**PROBLEM TO WORK ON:** Print out the records precisely, keeping each line identical to its source.

**SOURCE RECORDS:**
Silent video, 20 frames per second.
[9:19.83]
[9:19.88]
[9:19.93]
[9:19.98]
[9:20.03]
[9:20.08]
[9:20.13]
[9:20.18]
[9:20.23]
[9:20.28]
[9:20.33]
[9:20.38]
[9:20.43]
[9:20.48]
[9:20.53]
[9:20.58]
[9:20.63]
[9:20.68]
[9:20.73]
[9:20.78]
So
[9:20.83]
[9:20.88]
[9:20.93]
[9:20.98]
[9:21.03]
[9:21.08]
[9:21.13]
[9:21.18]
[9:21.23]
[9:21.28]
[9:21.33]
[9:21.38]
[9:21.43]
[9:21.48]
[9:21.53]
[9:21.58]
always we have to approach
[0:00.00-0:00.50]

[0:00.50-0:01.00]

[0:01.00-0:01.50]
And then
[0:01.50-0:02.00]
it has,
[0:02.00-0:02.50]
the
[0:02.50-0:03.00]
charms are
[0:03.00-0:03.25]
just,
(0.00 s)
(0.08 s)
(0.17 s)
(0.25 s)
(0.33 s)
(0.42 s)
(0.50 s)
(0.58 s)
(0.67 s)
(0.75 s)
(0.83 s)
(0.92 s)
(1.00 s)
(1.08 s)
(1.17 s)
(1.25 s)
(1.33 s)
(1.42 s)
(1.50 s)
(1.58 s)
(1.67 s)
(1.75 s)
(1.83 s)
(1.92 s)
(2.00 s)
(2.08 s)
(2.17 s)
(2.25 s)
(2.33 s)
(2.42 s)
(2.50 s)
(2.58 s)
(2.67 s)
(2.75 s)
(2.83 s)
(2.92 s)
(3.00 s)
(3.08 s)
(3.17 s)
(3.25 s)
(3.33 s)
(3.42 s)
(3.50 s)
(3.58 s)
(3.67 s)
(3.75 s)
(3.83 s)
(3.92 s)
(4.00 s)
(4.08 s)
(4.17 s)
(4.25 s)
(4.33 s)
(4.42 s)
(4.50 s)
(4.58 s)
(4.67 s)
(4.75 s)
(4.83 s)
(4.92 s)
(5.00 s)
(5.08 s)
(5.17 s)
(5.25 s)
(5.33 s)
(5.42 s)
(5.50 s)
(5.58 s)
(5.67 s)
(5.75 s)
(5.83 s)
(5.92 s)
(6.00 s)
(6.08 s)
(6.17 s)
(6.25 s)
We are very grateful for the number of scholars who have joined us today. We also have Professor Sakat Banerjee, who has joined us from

**FINISHED TASK:**
Silent video, 20 frames per second.
[9:19.83]
[9:19.88]
[9:19.93]
[9:19.98]
[9:20.03]
[9:20.08]
[9:20.13]
[9:20.18]
[9:20.23]
[9:20.28]
[9:20.33]
[9:20.38]
[9:20.43]
[9:20.48]
[9:20.53]
[9:20.58]
[9:20.63]
[9:20.68]
[9:20.73]
[9:20.78]
So
[9:20.83]
[9:20.88]
[9:20.93]
[9:20.98]
[9:21.03]
[9:21.08]
[9:21.13]
[9:21.18]
[9:21.23]
[9:21.28]
[9:21.33]
[9:21.38]
[9:21.43]
[9:21.48]
[9:21.53]
[9:21.58]
always we have to approach
[0:00.00-0:00.50]

[0:00.50-0:01.00]

[0:01.00-0:01.50]
And then
[0:01.50-0:02.00]
it has,
[0:02.00-0:02.50]
the
[0:02.50-0:03.00]
charms are
[0:03.00-0:03.25]
just,
(0.00 s)
(0.08 s)
(0.17 s)
(0.25 s)
(0.33 s)
(0.42 s)
(0.50 s)
(0.58 s)
(0.67 s)
(0.75 s)
(0.83 s)
(0.92 s)
(1.00 s)
(1.08 s)
(1.17 s)
(1.25 s)
(1.33 s)
(1.42 s)
(1.50 s)
(1.58 s)
(1.67 s)
(1.75 s)
(1.83 s)
(1.92 s)
(2.00 s)
(2.08 s)
(2.17 s)
(2.25 s)
(2.33 s)
(2.42 s)
(2.50 s)
(2.58 s)
(2.67 s)
(2.75 s)
(2.83 s)
(2.92 s)
(3.00 s)
(3.08 s)
(3.17 s)
(3.25 s)
(3.33 s)
(3.42 s)
(3.50 s)
(3.58 s)
(3.67 s)
(3.75 s)
(3.83 s)
(3.92 s)
(4.00 s)
(4.08 s)
(4.17 s)
(4.25 s)
(4.33 s)
(4.42 s)
(4.50 s)
(4.58 s)
(4.67 s)
(4.75 s)
(4.83 s)
(4.92 s)
(5.00 s)
(5.08 s)
(5.17 s)
(5.25 s)
(5.33 s)
(5.42 s)
(5.50 s)
(5.58 s)
(5.67 s)
(5.75 s)
(5.83 s)
(5.92 s)
(6.00 s)
(6.08 s)
(6.17 s)
(6.25 s)
We are very grateful for the number of scholars who have joined us today. We also have Professor Sakat Banerjee, who has joined us from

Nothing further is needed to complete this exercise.